The Ascari KZ1-R is the racing version of the Ascari KZ1, primarily being featured in the new FIA GT3 European Championship and the United SportsCar Championship as well as other small level championships which run a similar formula. The KZ1-R is similar to the road going KZ1, but vastly improved. The most obvious differences between the KZ1 and KZ1-R lie on the exterior of the car. Tuned for racing, the KZ1-R is still a pure road car in every right, but with the invigoration of a GT3 racer. The front lip spoiler has been updated with a pronounced splitter for increased down-force. Also unlike the KZ1, the race version features a large fixed racing wing, in place of the small adjustable spoiler found on the road car. The headlights have also been modified, with HID bulbs and turn signals, losing the silver, crystallized look of the KZ1. The rear fenders of the car have also been increased slightly to house the larger wheelbase. The wheels are forged aluminium alloy, to further reduce curb weight. The car features a stripped down interior with power windows removed, fine leather replaced by Alcantara, cloth, and carbon fibre racing seats and an integral roll cage, which adds rigidity to the car's body during races. Curb weight is reduced to an astounding 1250 kg, which is achieved by its carbon fibre chassis tub and a carbon fibre body shell. The KZ1-R retains power steering, a feature that is usually absent from race cars.

===Engine===
The KZ1-R uses the same mid-mounted, naturally-aspirated, dry sump BMW S62 90-degree V8, but it has been tuned for a total of 520 bhp at 7000 rpm. Displacement stays the same at 4941 cc, with torque at 550 Nm at 4500 rpm. This allows the KZ1-R to achieve a power to weight ratio of 416 bhp per tonne.

===Chassis and brakes===
The KZ1-R uses a carbon fibre chassis and a tubular steel rear frame. Both front and rear suspension are double-wishbone with coil over dampers, mated to anti-roll bars for stability. The wheels are 19-inch (483 mm) forged aluminium racing wheels mounted to 305/30x19 tires in the rear and 235/35x19 tires in the front. The front brakes are cross-drilled and vented with 6-piston racing-type calipers at the front and four-piston calipers at the rear.

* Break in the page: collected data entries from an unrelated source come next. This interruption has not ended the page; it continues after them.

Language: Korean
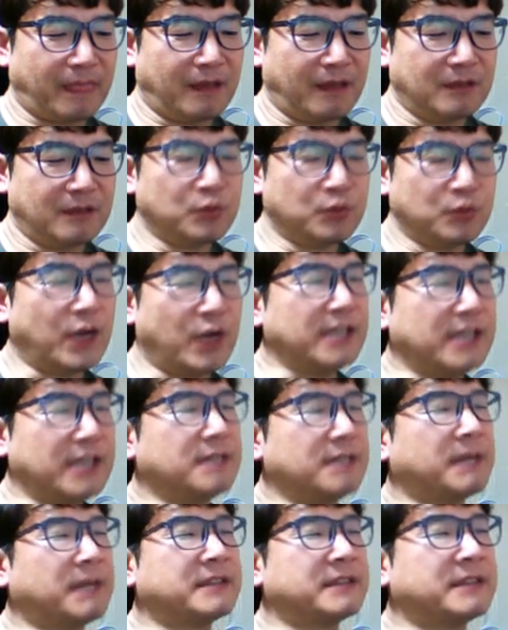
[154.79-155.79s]
UI를
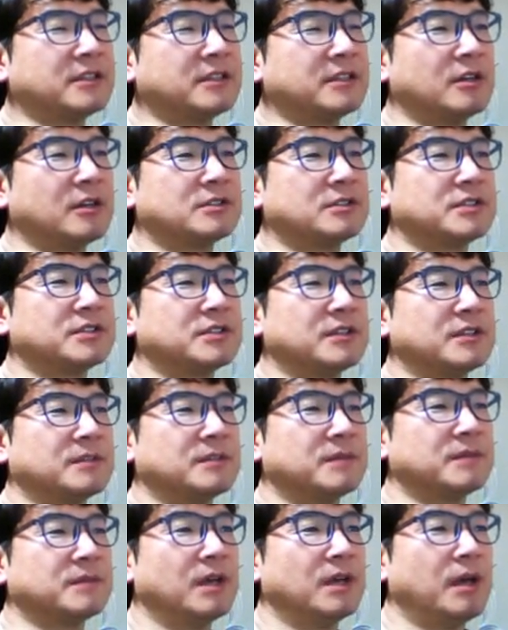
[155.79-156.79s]
만드는 것처럼
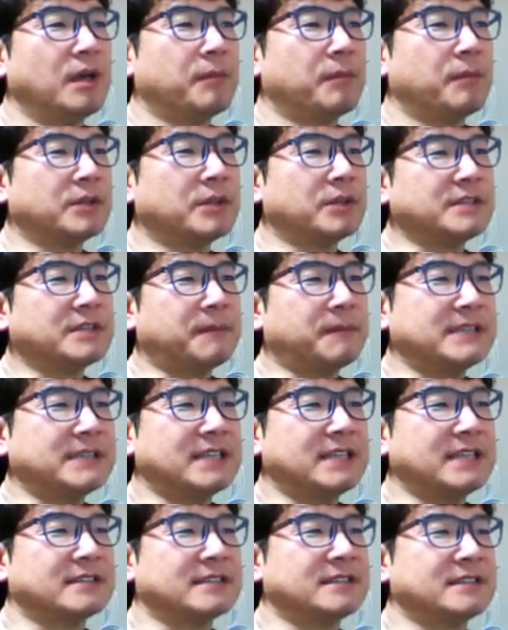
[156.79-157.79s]
번잡하진
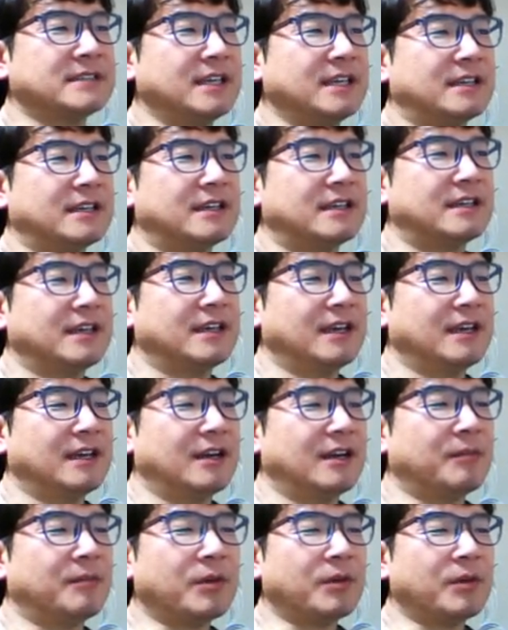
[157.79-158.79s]
않는데
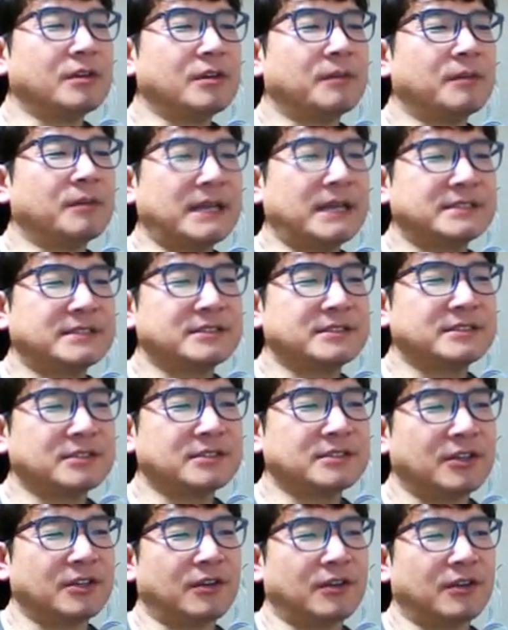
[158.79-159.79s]
머리를 어, 너무 많이 쓰는 거예요.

| Gear | 1 | 2 | 3 | 4 | 5 | 6 | Final Drive |
|---|---|---|---|---|---|---|---|
| Ratio | 2.875:1 | 1.773:1 | 1.267:1 | 1.000:1 | 0.833:1 | 0.621:1 | 3.70:1 |

===Performance===
The KZ1-R can accelerate from 0-62 mi/h in 3.8 seconds, thanks to its increased power-to-weight ratio. Ascari claimed a 0-100 mi/h acceleration time of 8.0 seconds along with a maximum speed of 201 mi/h. The racing version manages to reach 62 mph (100 km/h) in about four-tenths of a second less than the standard KZ1, with numbers comparable to the Lamborghini Murcielago LP640.

==Other media==
The KZ1 was featured in November 2005 on the BBC television show Top Gear, where it set the 5th fastest lap time ever recorded on the show at 1 minute 20.7 seconds; currently, the KZ1 holds 26th place, the seventh-fastest time being 1:17.3 set by an Ascari A10.